_WORK INSTRUCTION_
Output every entry exactly as it appears.

_INFORMATION SUPPLIED_
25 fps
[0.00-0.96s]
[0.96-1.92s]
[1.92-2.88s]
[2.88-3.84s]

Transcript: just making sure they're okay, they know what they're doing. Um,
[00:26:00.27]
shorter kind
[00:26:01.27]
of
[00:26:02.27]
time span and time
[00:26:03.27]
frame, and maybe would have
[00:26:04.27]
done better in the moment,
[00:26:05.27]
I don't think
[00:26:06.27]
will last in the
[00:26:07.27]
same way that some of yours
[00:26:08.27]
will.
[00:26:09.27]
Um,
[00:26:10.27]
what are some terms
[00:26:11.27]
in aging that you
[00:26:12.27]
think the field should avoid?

_SOLUTION TO THE EXERCISE_
25 fps
[0.00-0.96s]
[0.96-1.92s]
[1.92-2.88s]
[2.88-3.84s]

Transcript: just making sure they're okay, they know what they're doing. Um,
[00:26:00.27]
shorter kind
[00:26:01.27]
of
[00:26:02.27]
time span and time
[00:26:03.27]
frame, and maybe would have
[00:26:04.27]
done better in the moment,
[00:26:05.27]
I don't think
[00:26:06.27]
will last in the
[00:26:07.27]
same way that some of yours
[00:26:08.27]
will.
[00:26:09.27]
Um,
[00:26:10.27]
what are some terms
[00:26:11.27]
in aging that you
[00:26:12.27]
think the field should avoid?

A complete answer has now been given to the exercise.